__Your assignment__. After finding "[0:05.40-0:06.30]" in a line below, print that line and the rest of the lines exactly, leaving out all pictures.

__Working data__.
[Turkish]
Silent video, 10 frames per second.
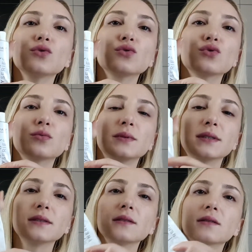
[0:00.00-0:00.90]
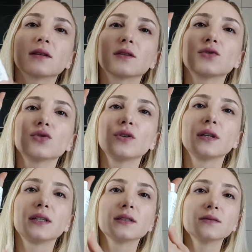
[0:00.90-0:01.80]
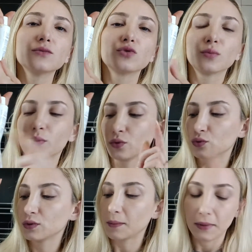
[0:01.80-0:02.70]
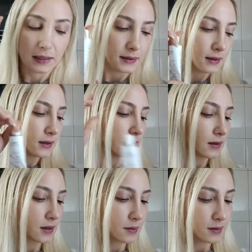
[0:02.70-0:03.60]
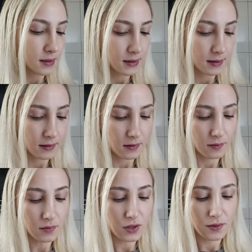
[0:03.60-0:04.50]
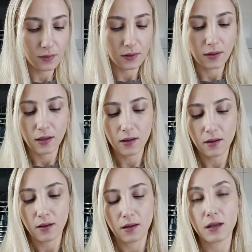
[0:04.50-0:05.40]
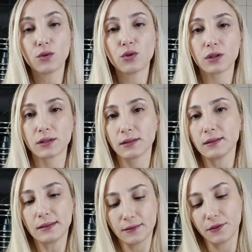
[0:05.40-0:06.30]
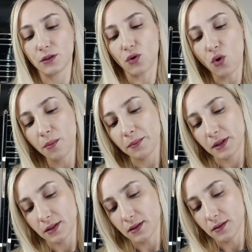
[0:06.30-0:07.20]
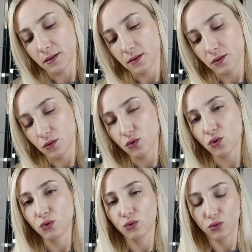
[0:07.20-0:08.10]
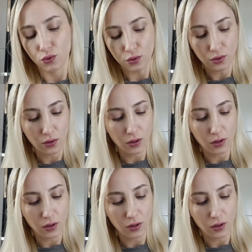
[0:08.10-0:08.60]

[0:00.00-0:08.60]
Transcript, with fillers: 10.31'in e, şöyle yarım tüp 30 ml'ini kaba sıktım. Şimdi de Igora'nın 011 tonunu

__Written response__.
[0:05.40-0:06.30]
[0:06.30-0:07.20]
[0:07.20-0:08.10]
[0:08.10-0:08.60]

[0:00.00-0:08.60]
Transcript, with fillers: 10.31'in e, şöyle yarım tüp 30 ml'ini kaba sıktım. Şimdi de Igora'nın 011 tonunu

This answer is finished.